** TASK REQUIREMENTS **
Once the line with "[150.17-151.17s]" is found, write it out along with each later line exactly, through the end of the entries, skipping every picture.

===== EXTRACTED MATERIAL =====

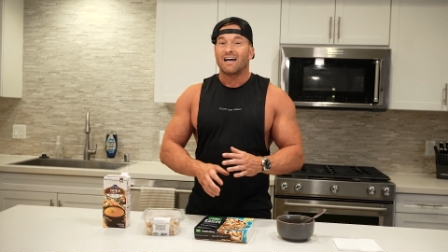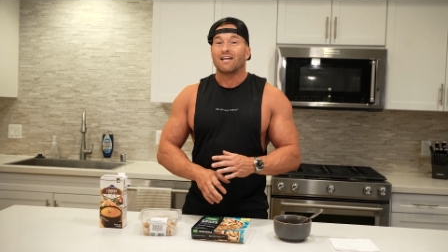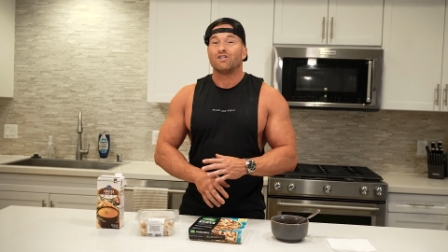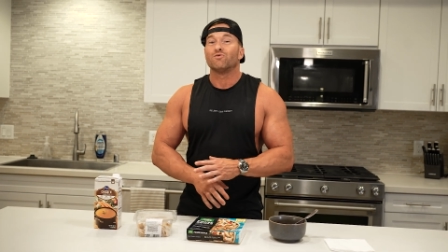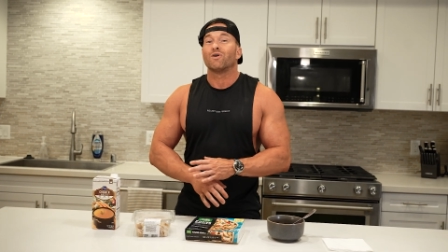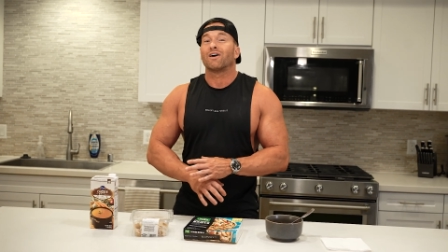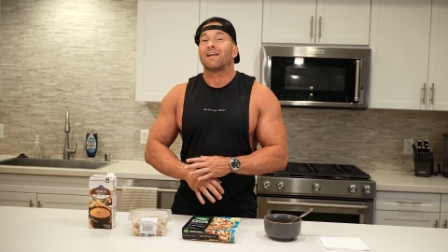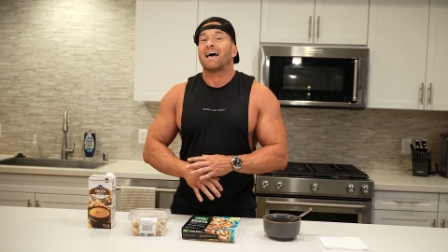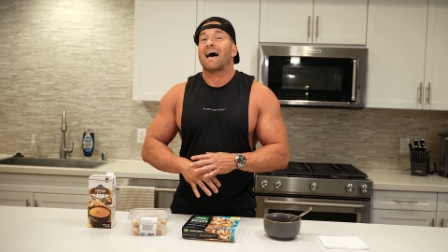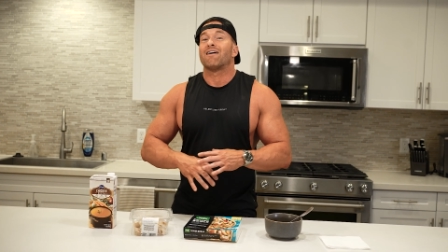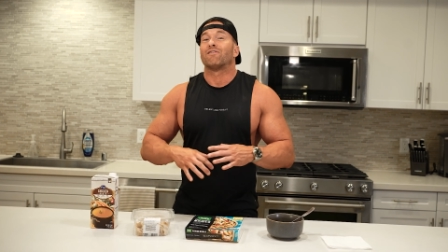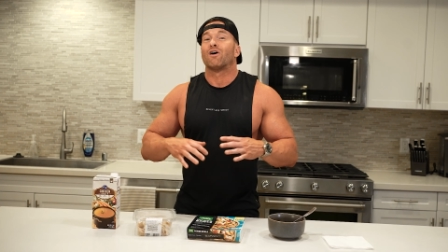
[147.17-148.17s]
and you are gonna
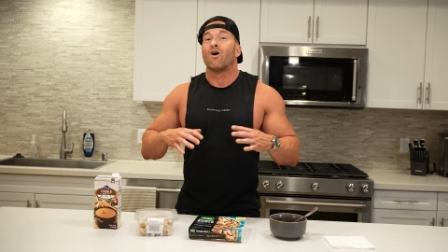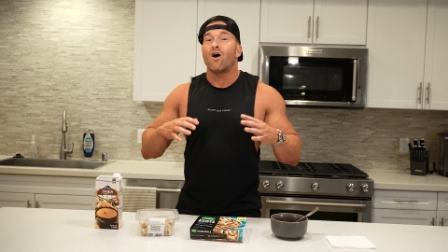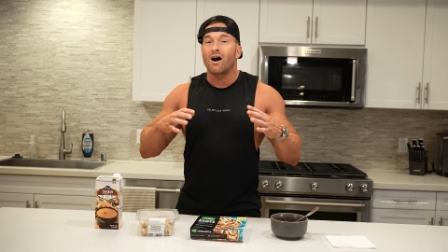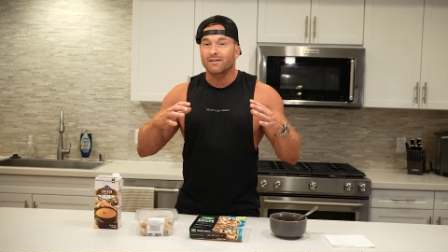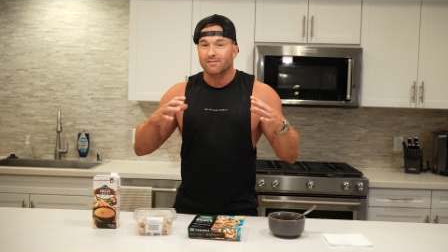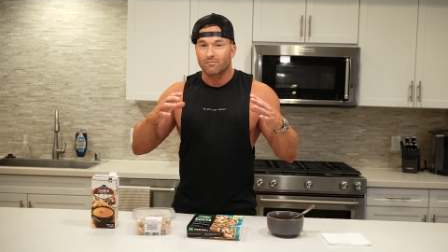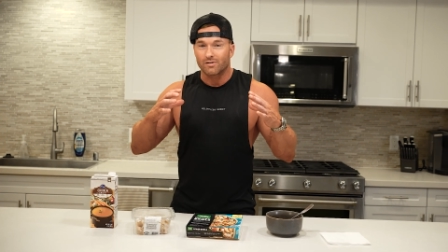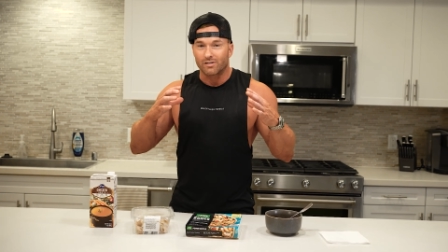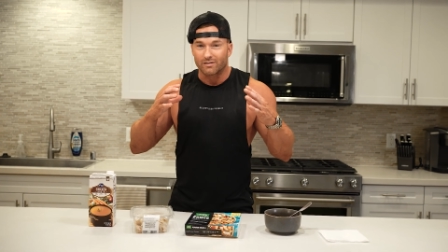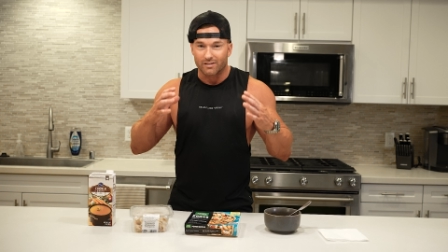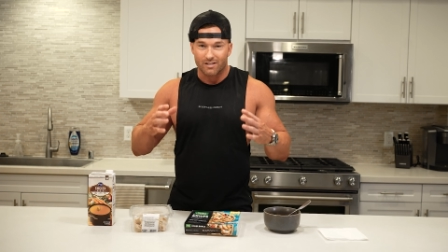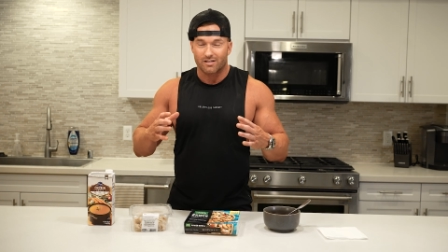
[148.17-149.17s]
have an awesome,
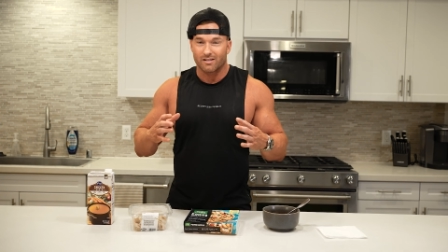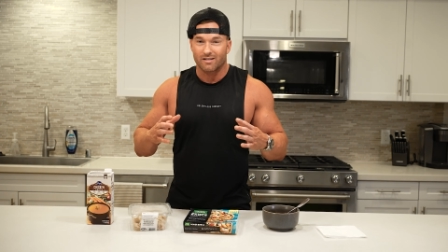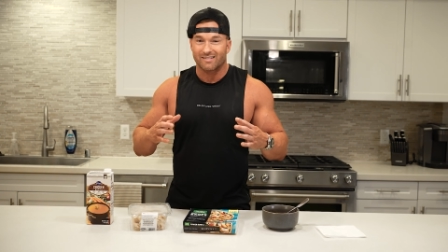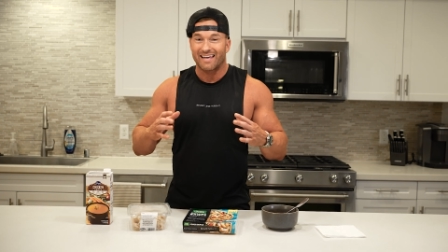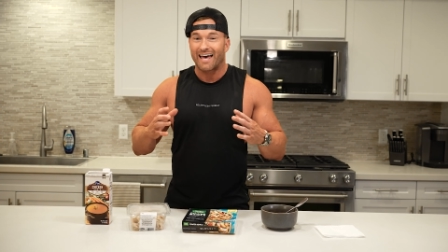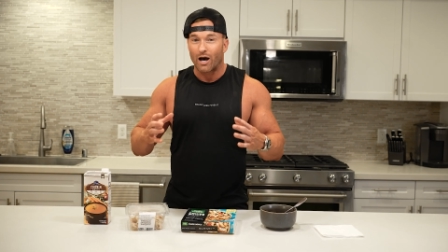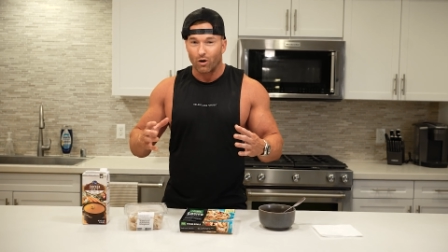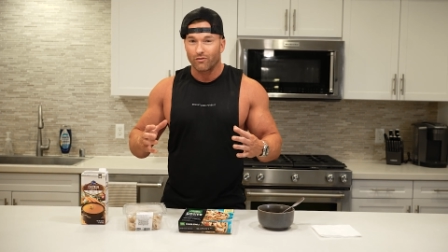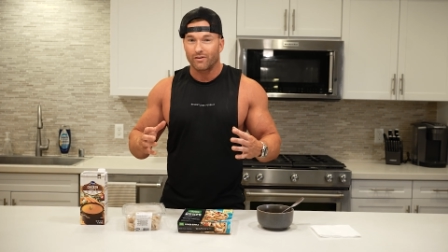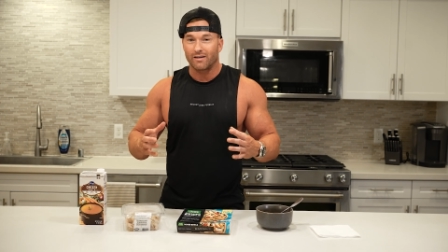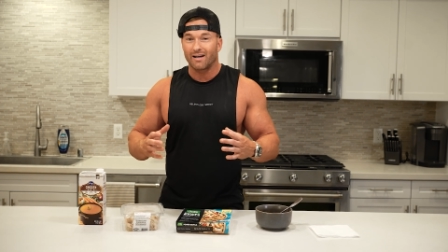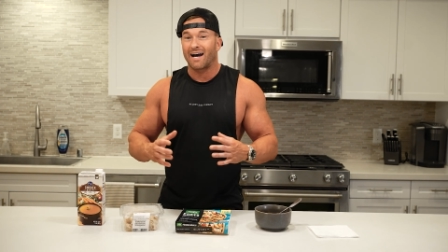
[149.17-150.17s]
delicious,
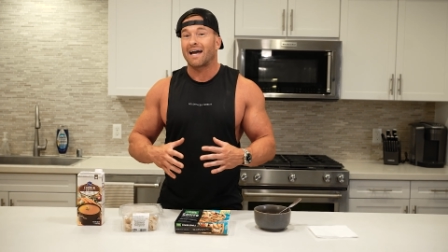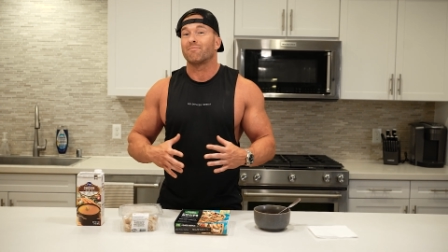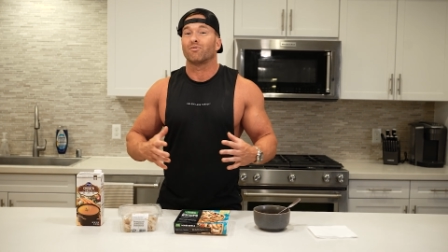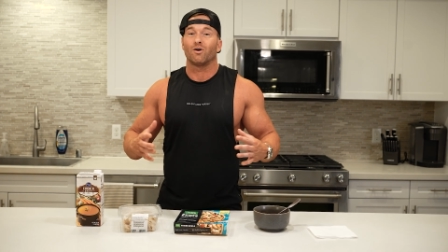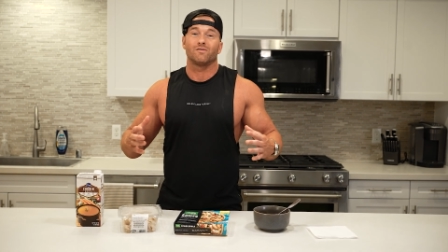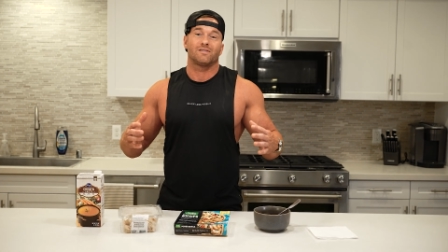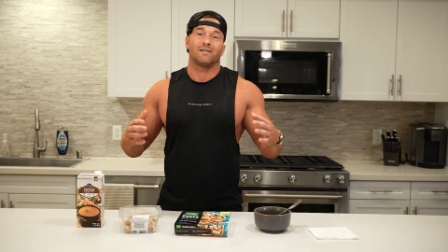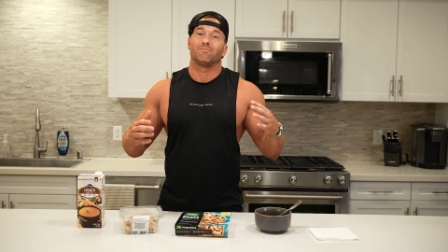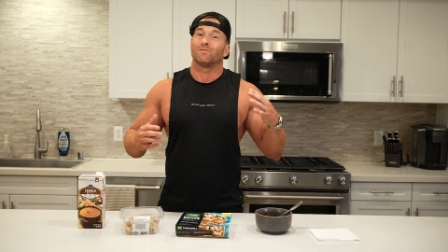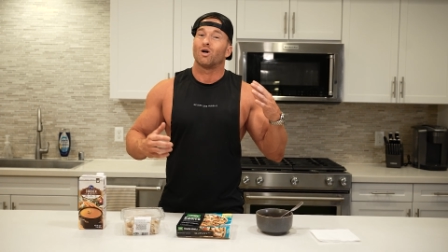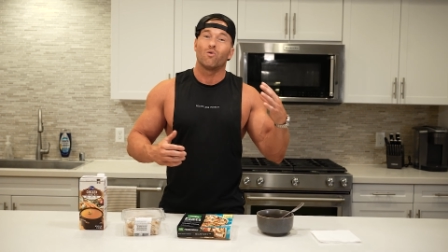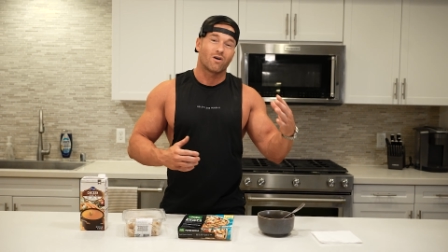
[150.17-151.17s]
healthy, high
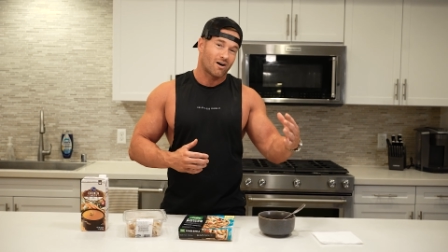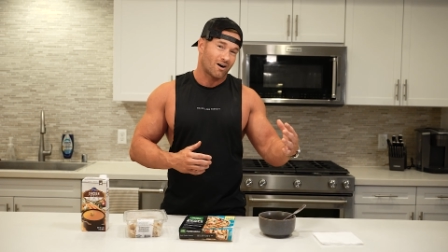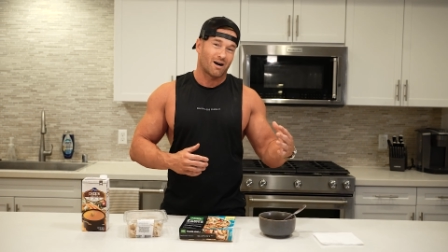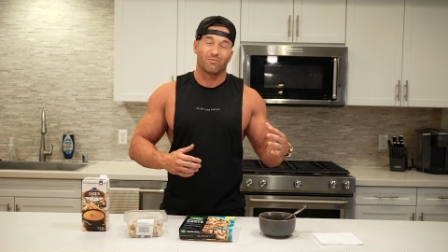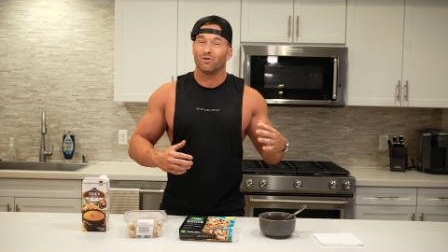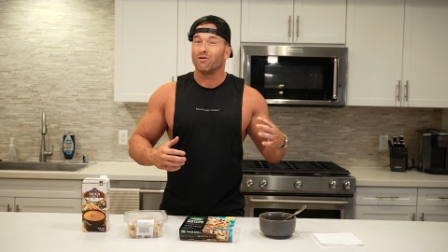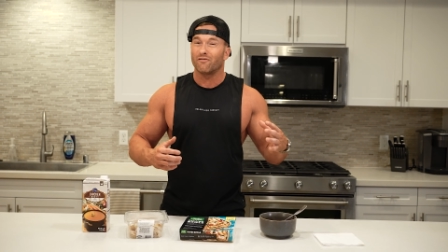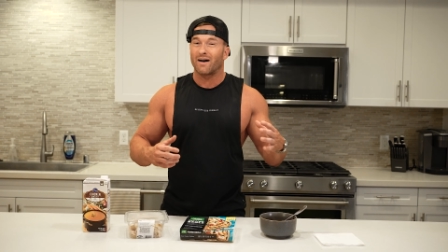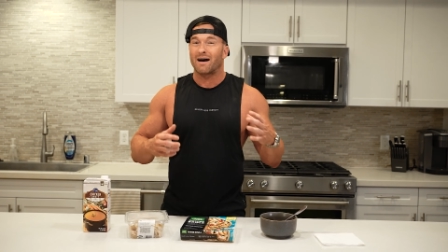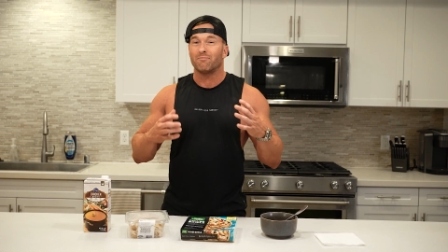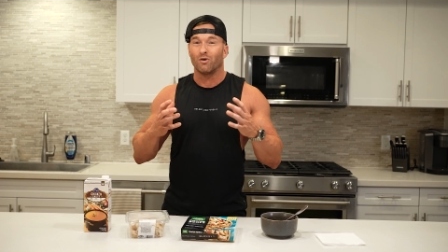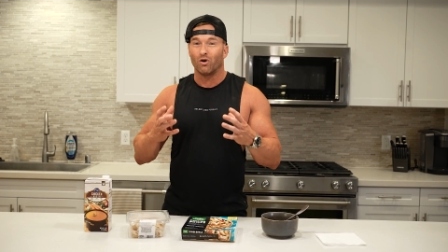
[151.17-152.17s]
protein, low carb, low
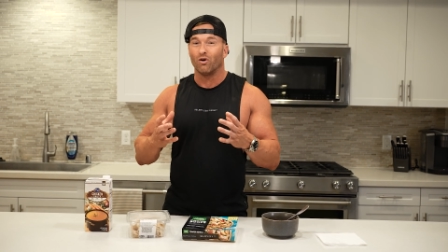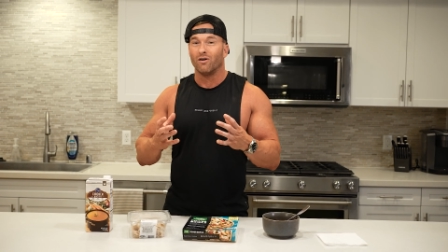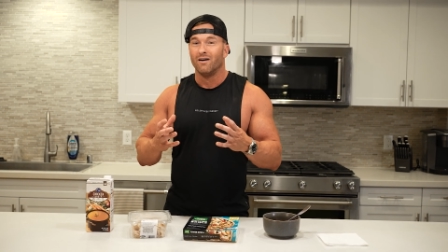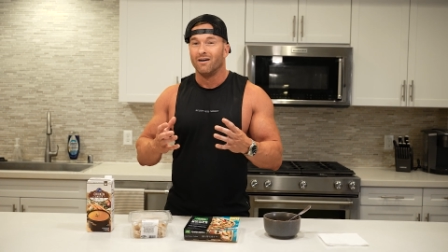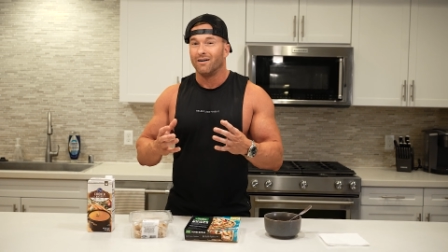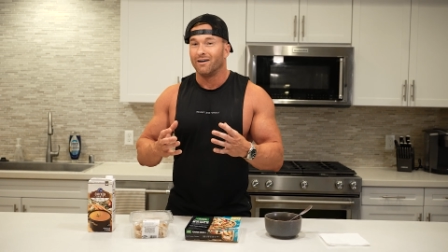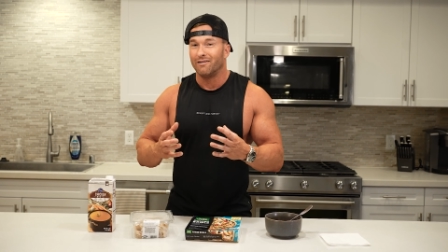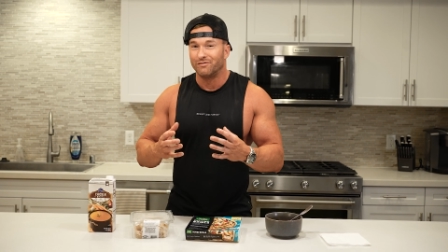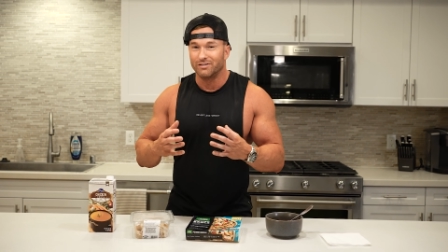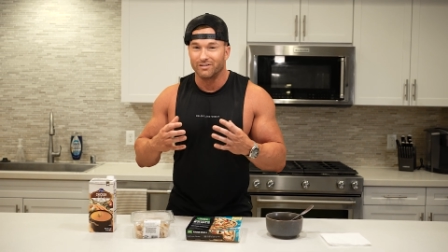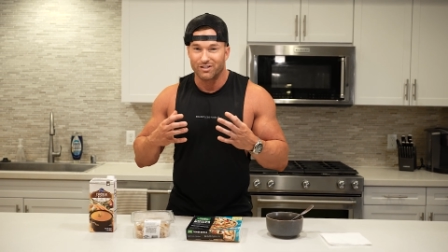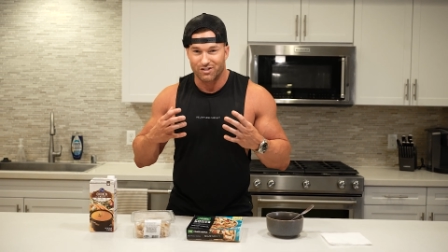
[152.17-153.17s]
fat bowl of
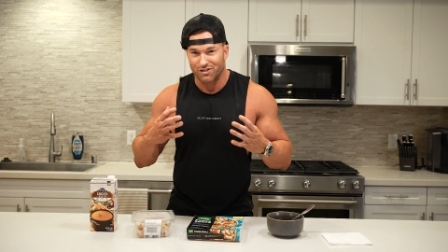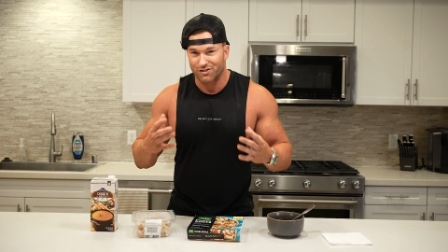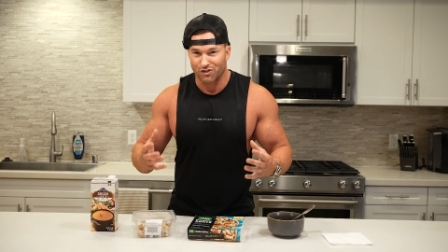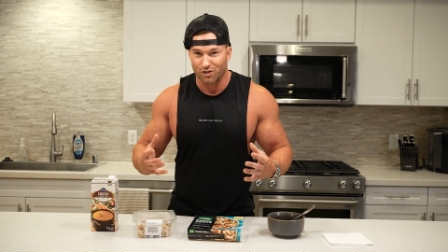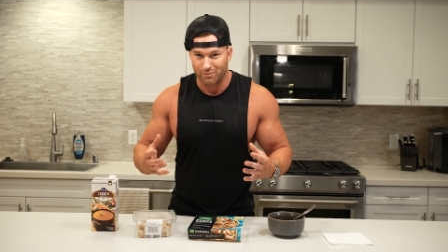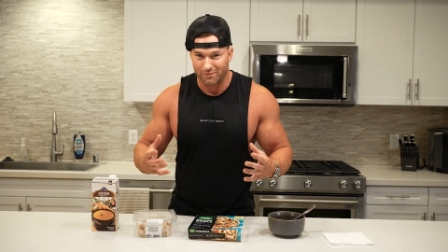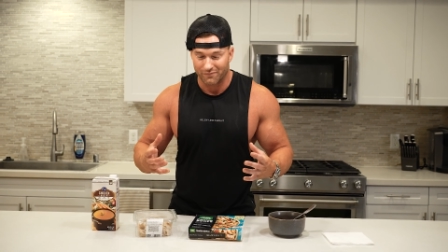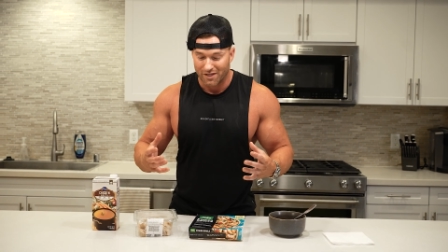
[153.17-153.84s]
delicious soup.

=====

** EXERCISE OUTPUT **
[150.17-151.17s]
healthy, high
[151.17-152.17s]
protein, low carb, low
[152.17-153.17s]
fat bowl of
[153.17-153.84s]
delicious soup.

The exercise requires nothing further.